Collected data entries
-----

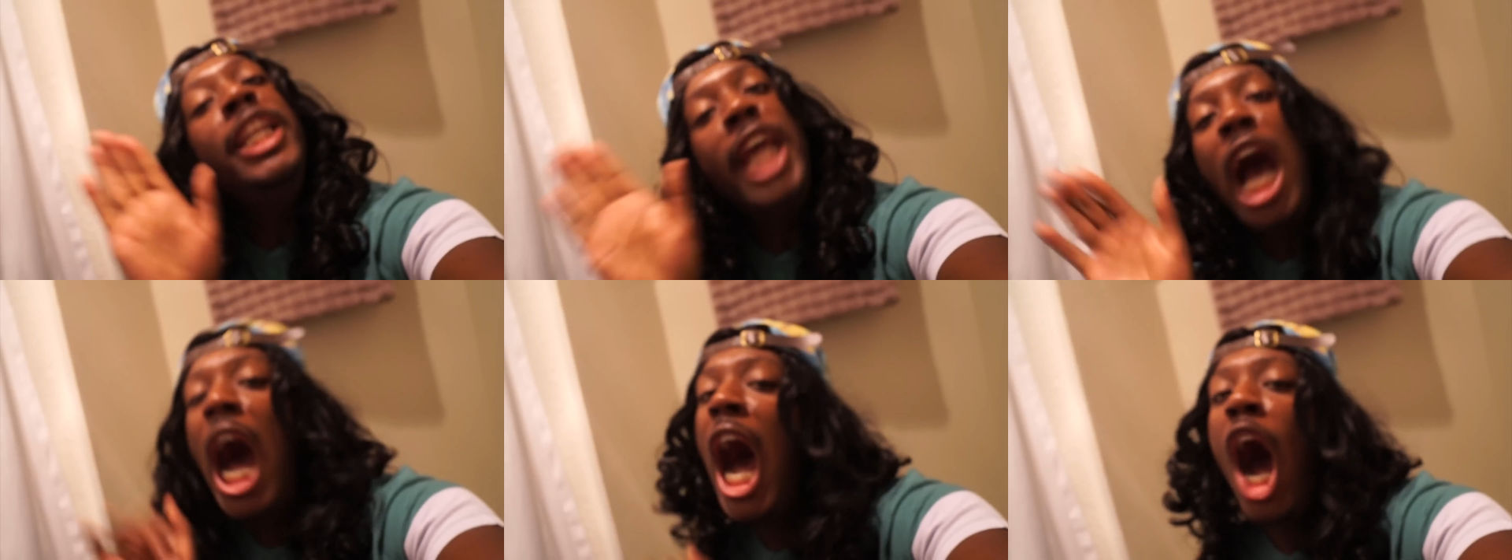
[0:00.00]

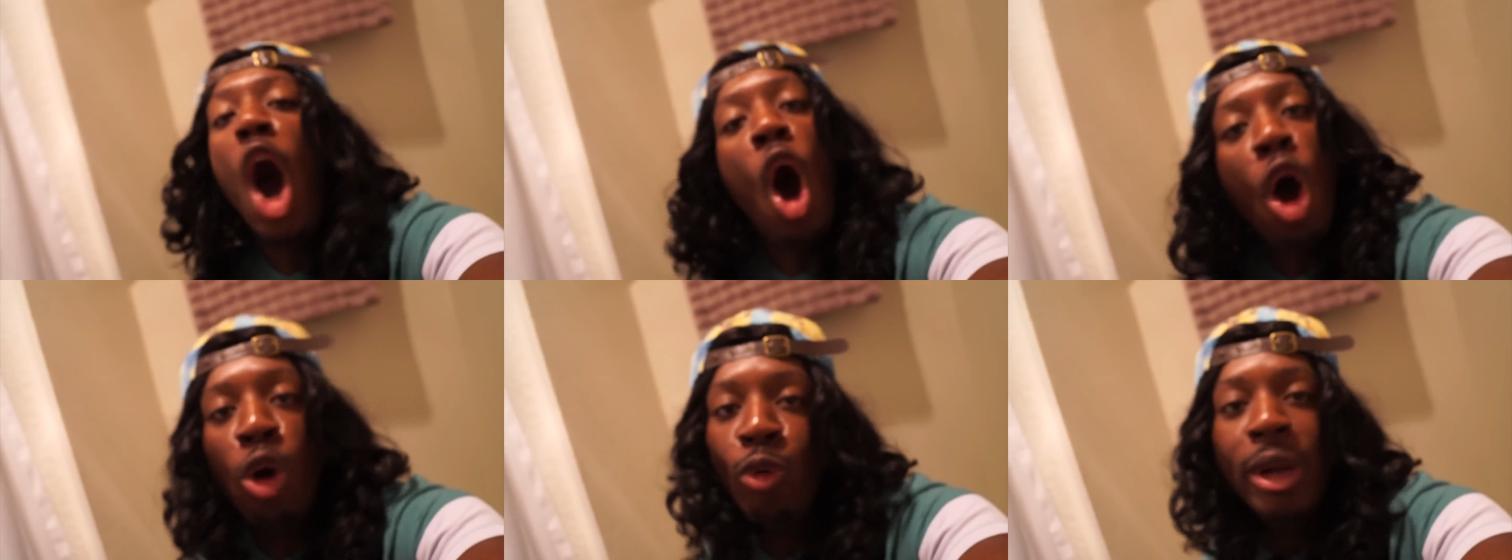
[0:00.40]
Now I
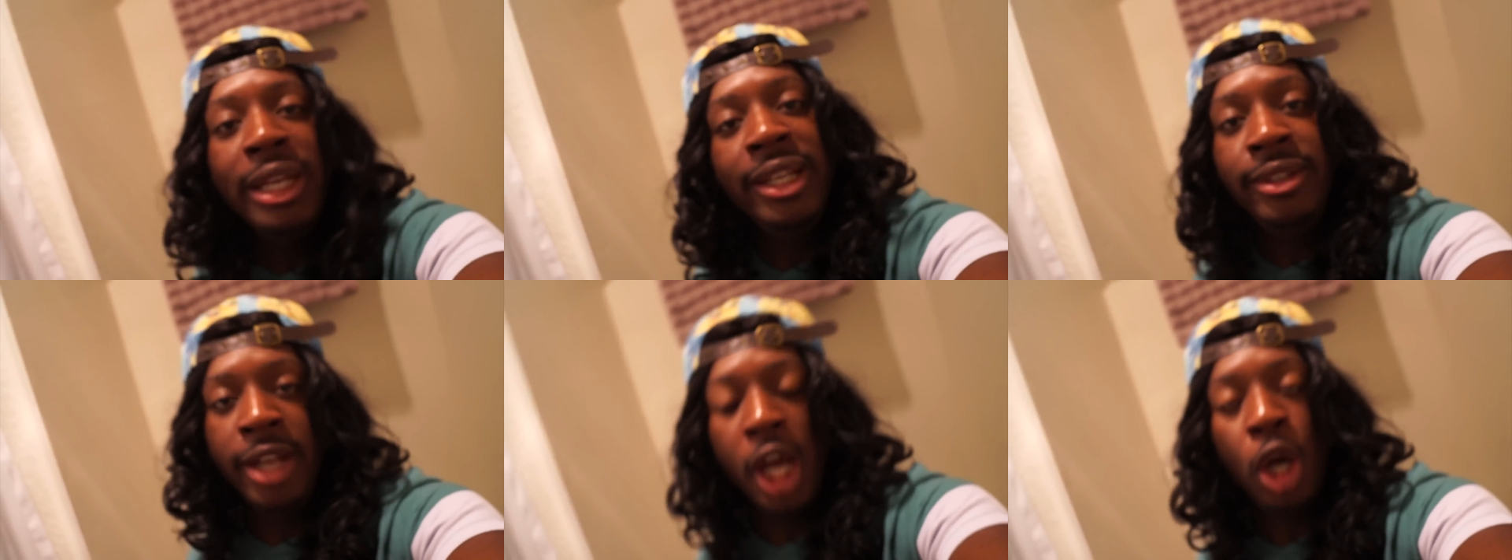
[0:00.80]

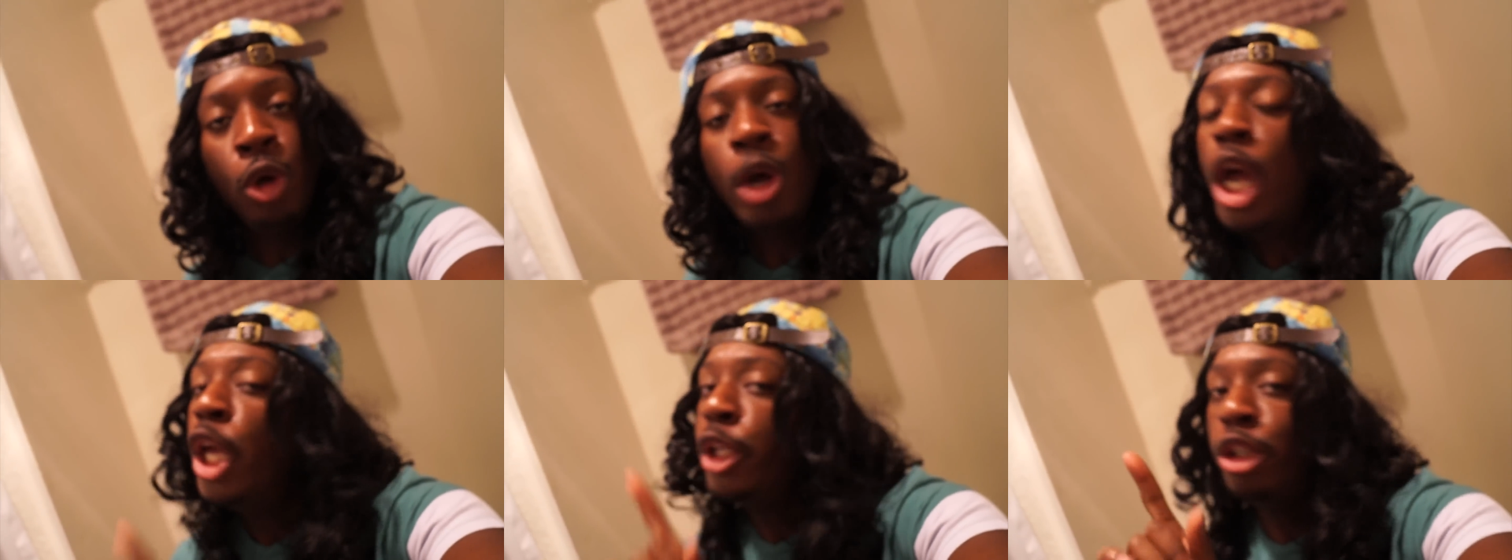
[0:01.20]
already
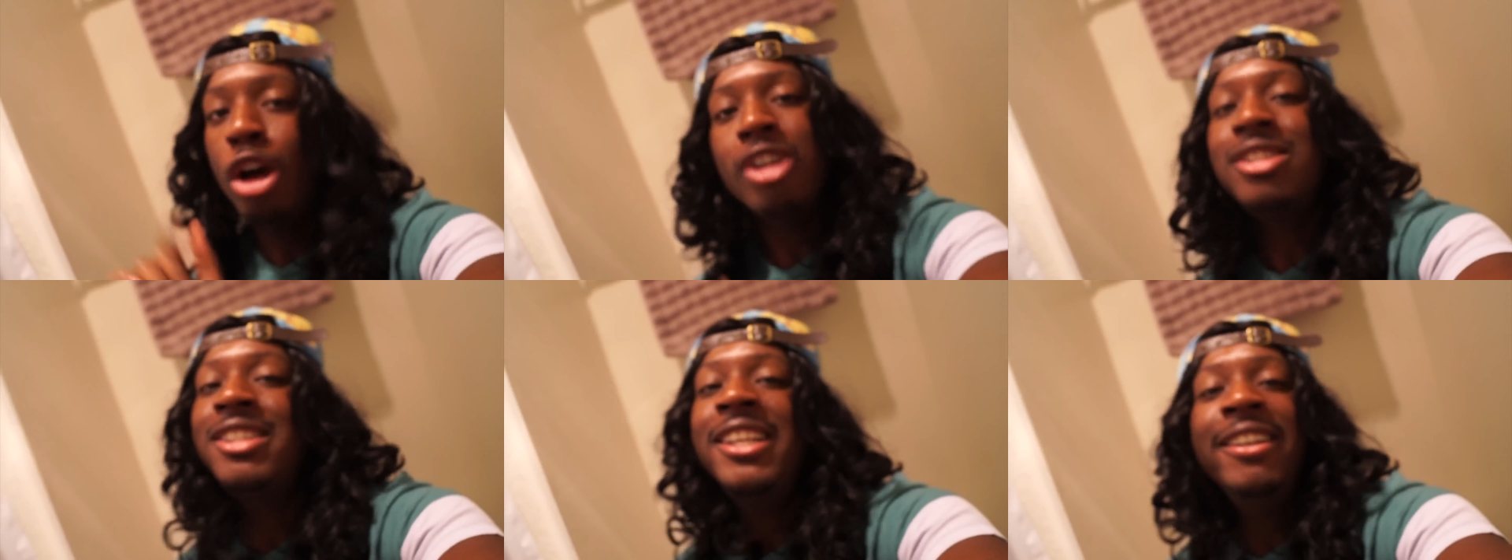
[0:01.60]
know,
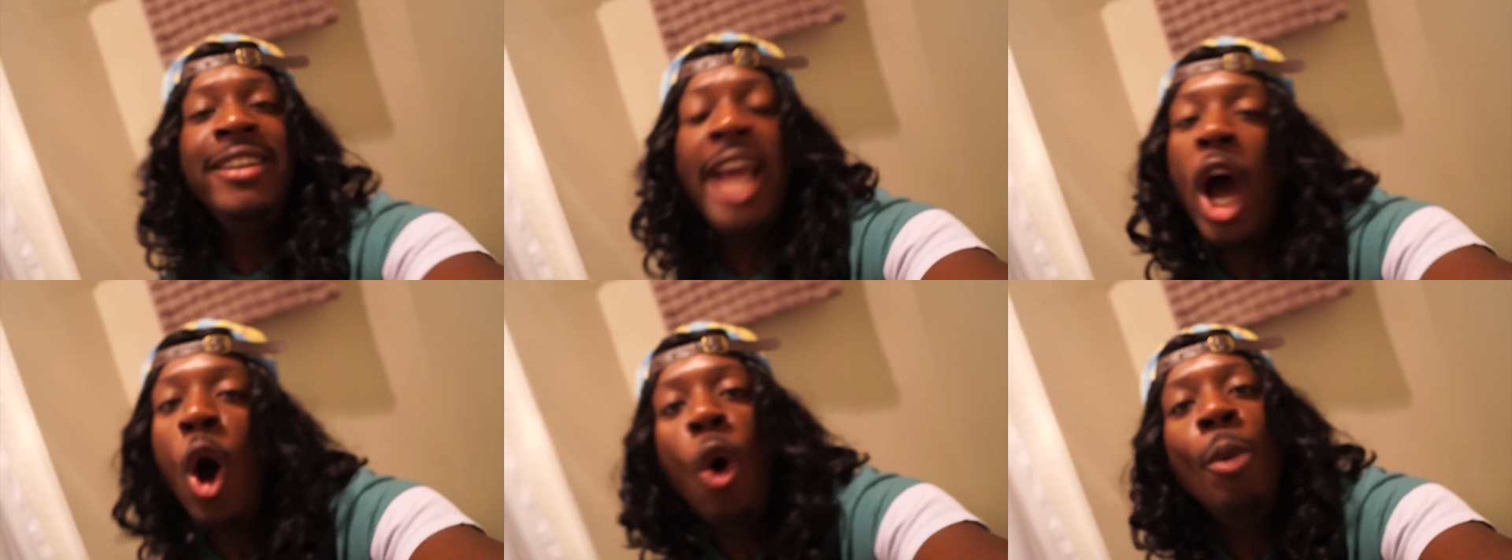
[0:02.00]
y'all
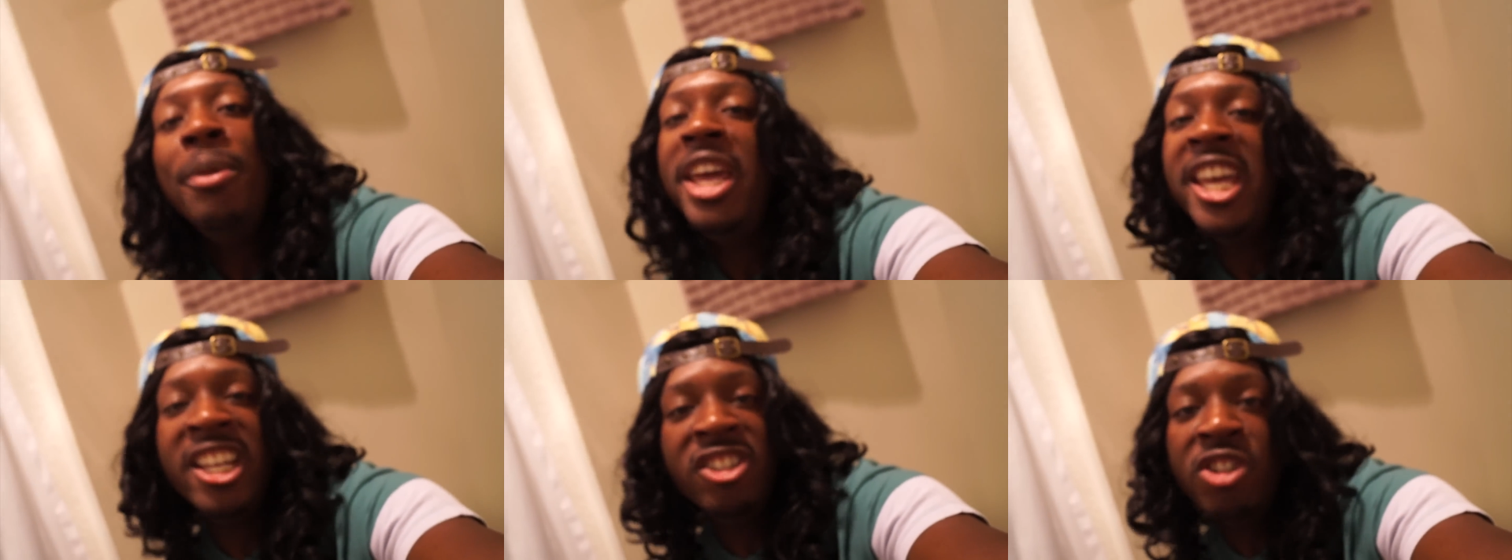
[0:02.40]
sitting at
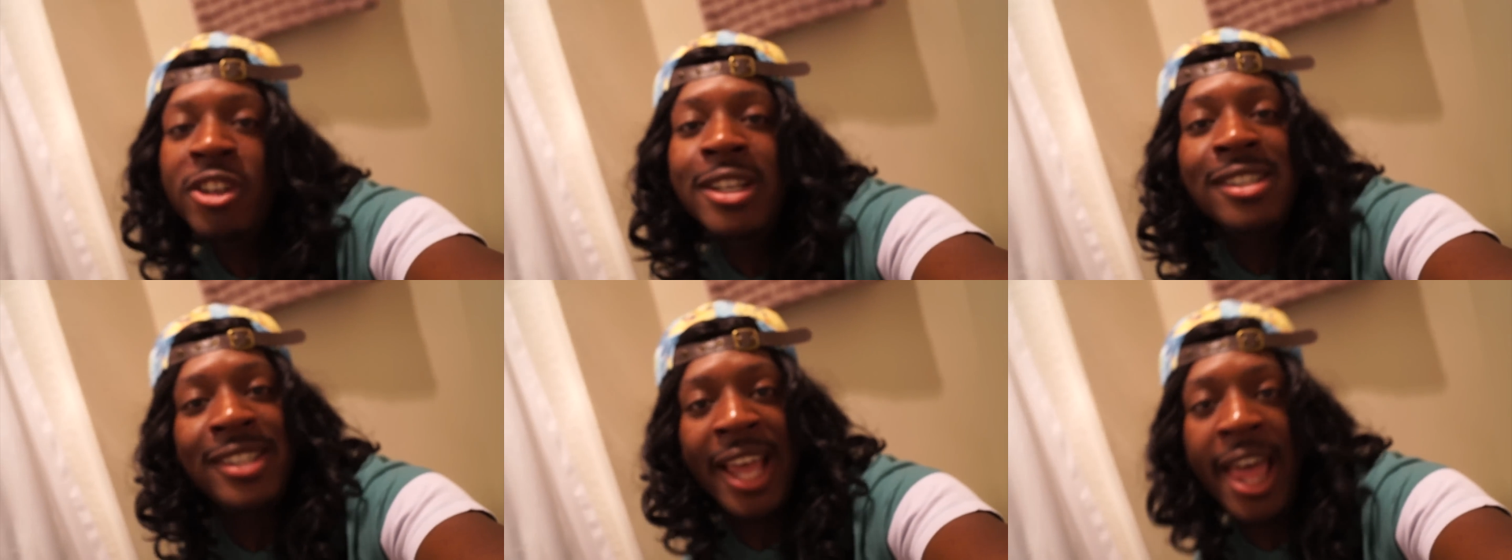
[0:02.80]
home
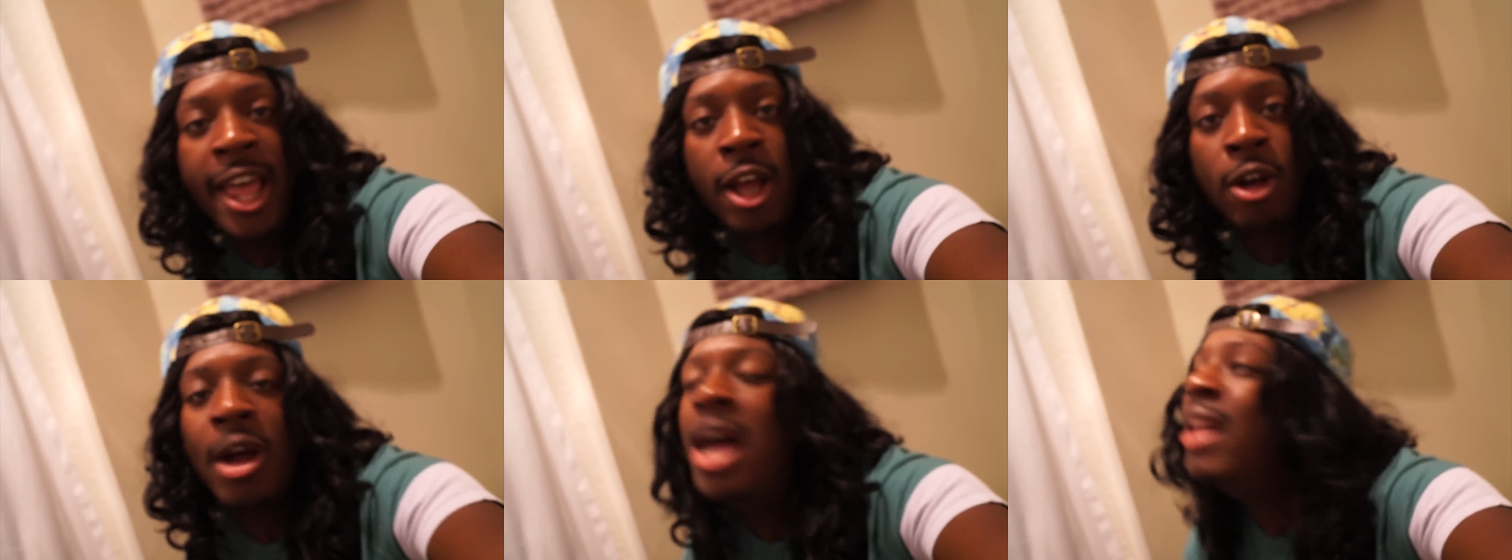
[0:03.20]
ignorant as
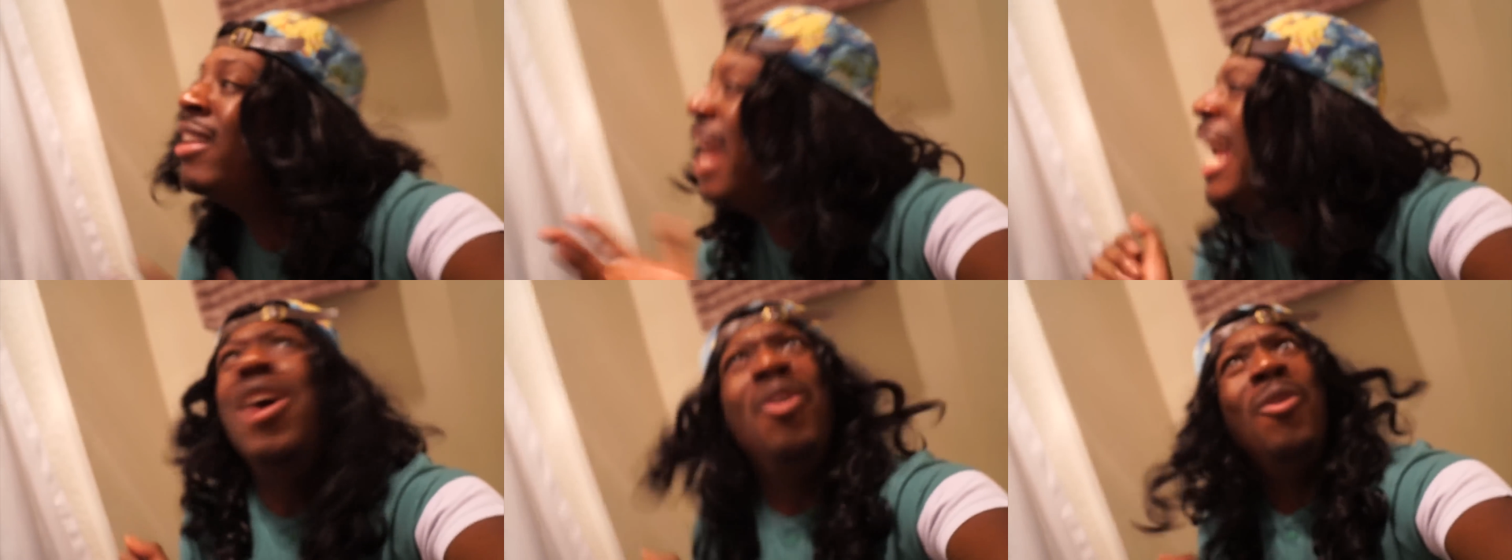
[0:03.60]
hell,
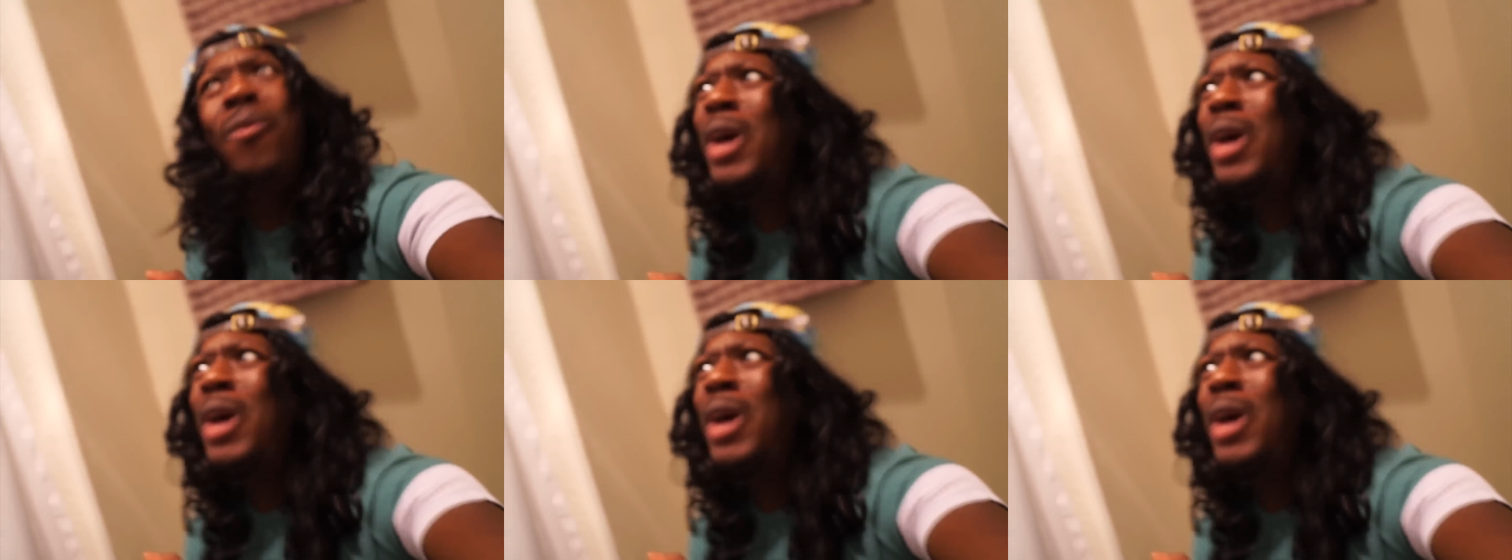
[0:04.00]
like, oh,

-----

Give the entries again exactly. Pictures stay out.

#### [Result for this task]
[0:00.00]

[0:00.40]
Now I
[0:00.80]

[0:01.20]
already
[0:01.60]
know,
[0:02.00]
y'all
[0:02.40]
sitting at
[0:02.80]
home
[0:03.20]
ignorant as
[0:03.60]
hell,
[0:04.00]
like, oh,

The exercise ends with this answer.